Touched by the Moon's Shadow

A total solar eclipse is the most spectacular event nature has to offer. If you've never seen one, it's hard to imagine how overwhelmingly beautiful it is. And if you are lucky enough to have experienced one before, chances are you've become addicted.

Solar eclipses occur when the Moon passes in front of the Sun, blotting out its light. It gets dark in the midst of day. Planets and bright stars become briefly visible. Animals grow restless; birds return to their nests. And for a few minutes, the silverly white, shimmering atmosphere of the Sun becomes visible - the corona (Latin for 'crown'), a beautiful glow around the ink-black silhouette of the moon.

 

Total solar eclipses are rare. In its orbit around the Earth, the Moon usually passes a little bit above or below the Sun. And even in the case of an eclipse, you need to be at the right spot at the right time to witness totality. During your lifetime, it's very unlikely there will be a total eclipse visible from your hometown or any place nearby. To enjoy the beauty, you'll have to travel.

 

The total solar eclipse of December 4, 2021, is a special one.

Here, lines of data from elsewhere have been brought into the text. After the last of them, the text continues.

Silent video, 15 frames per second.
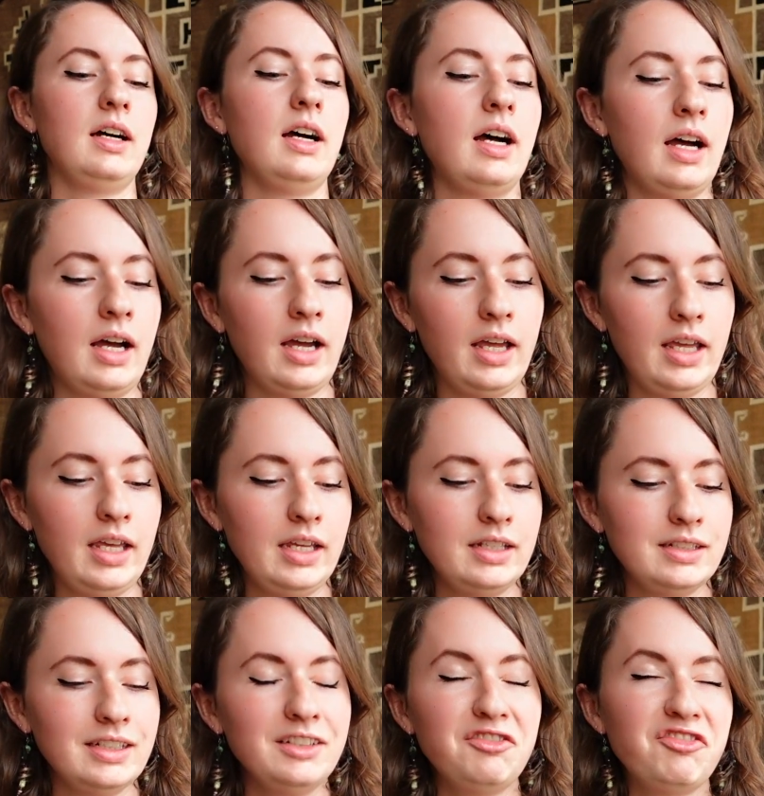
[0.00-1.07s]
I
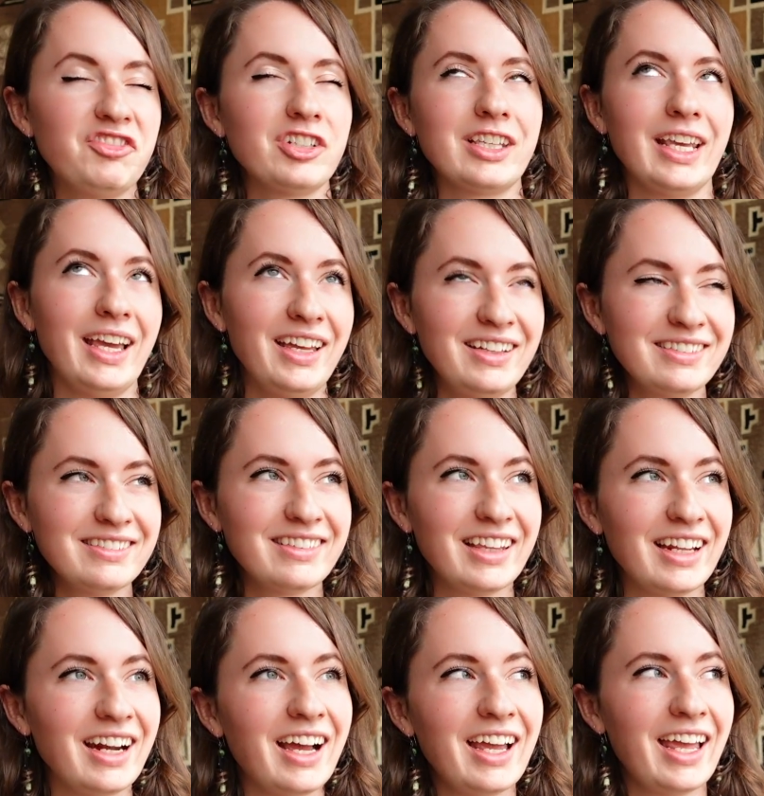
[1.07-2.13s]
did forget
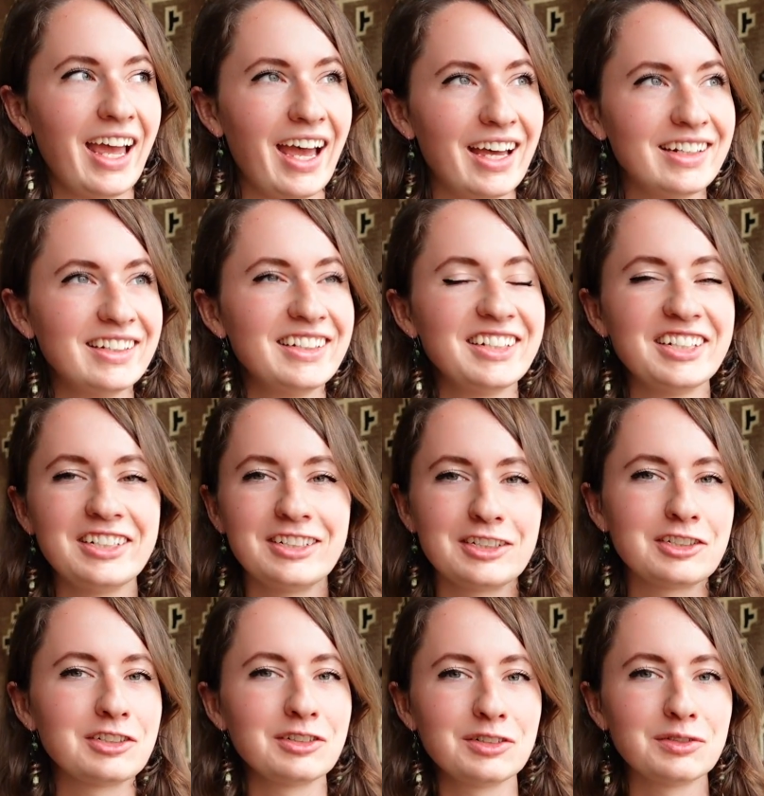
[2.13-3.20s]
that I added an
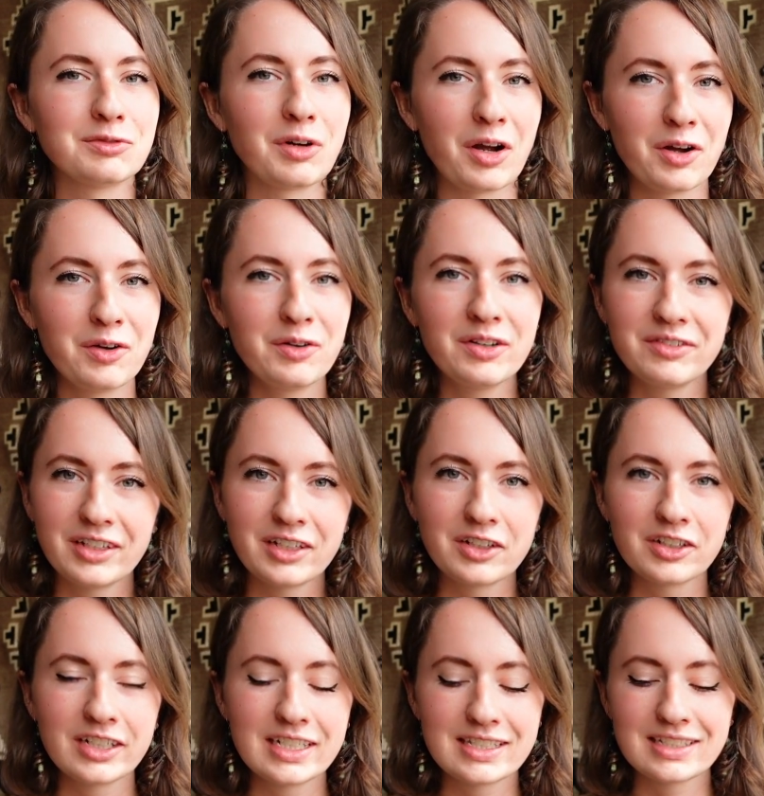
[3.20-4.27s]
additional row of
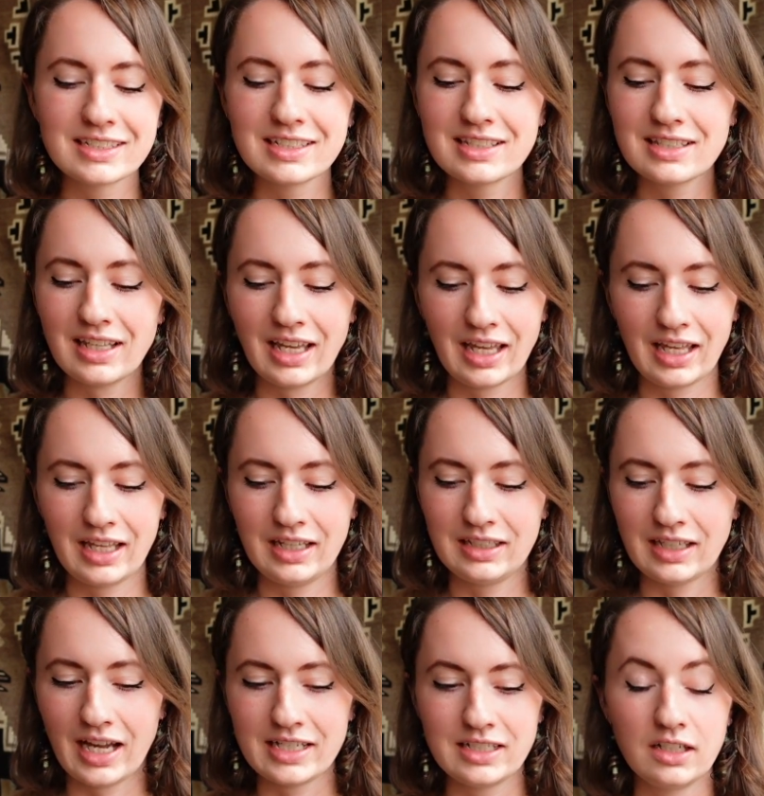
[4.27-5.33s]
increases, and
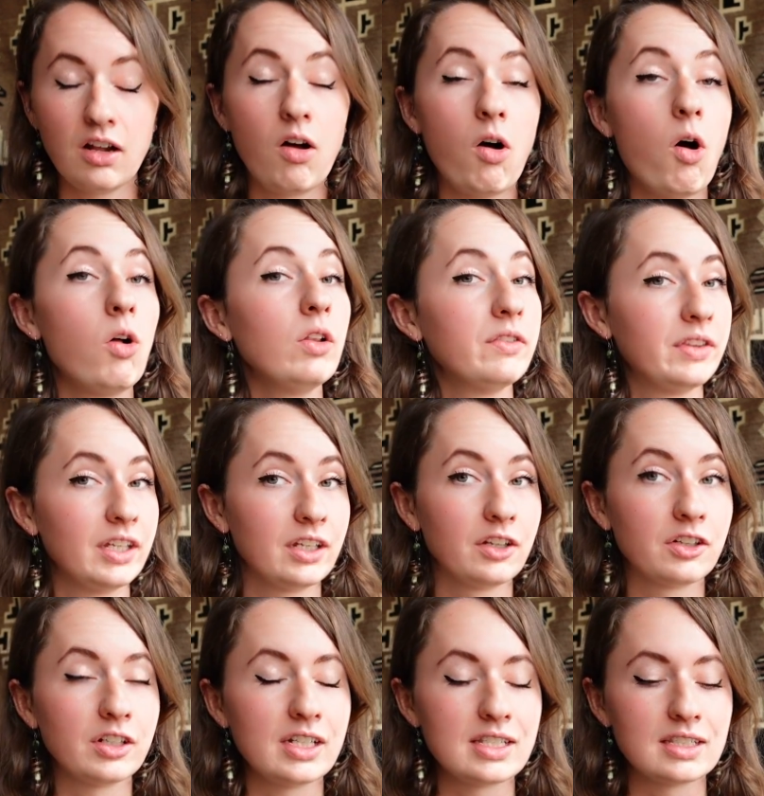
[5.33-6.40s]
I did all of the
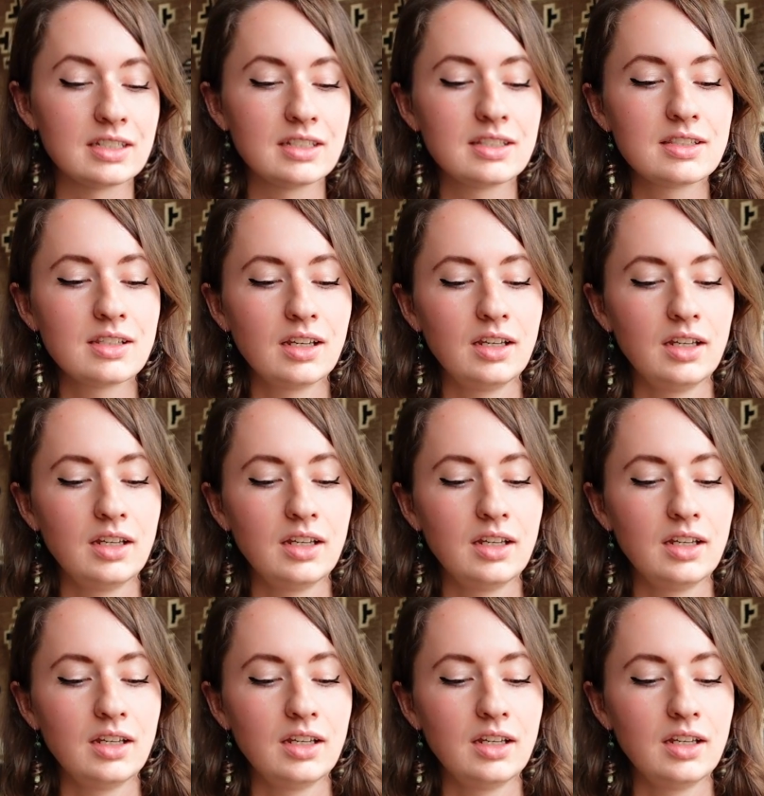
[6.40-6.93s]
increases.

It can only be seen from parts of Antarctica and the Southern Ocean between the Antarctic Peninsula and Tierra del Fuego, the southernmost point of South America. Moreover, during totality, the Sun will be relatively low in the sky, close to the horizon. This will make for a stunning view of the Moon's shadow racing through the Earth's atmosphere.

 

During our cruise, internationally acclaimed astronomy writer Govert Schilling will lecture about astronomy in general, about astronomical research carried out in Antarctica, about the search for life in the universe, and of course about solar eclipses and how to observe them. Experiencing this miraculous event in one of the most stunning environments on our planet is promising to be one of the highlights of your life.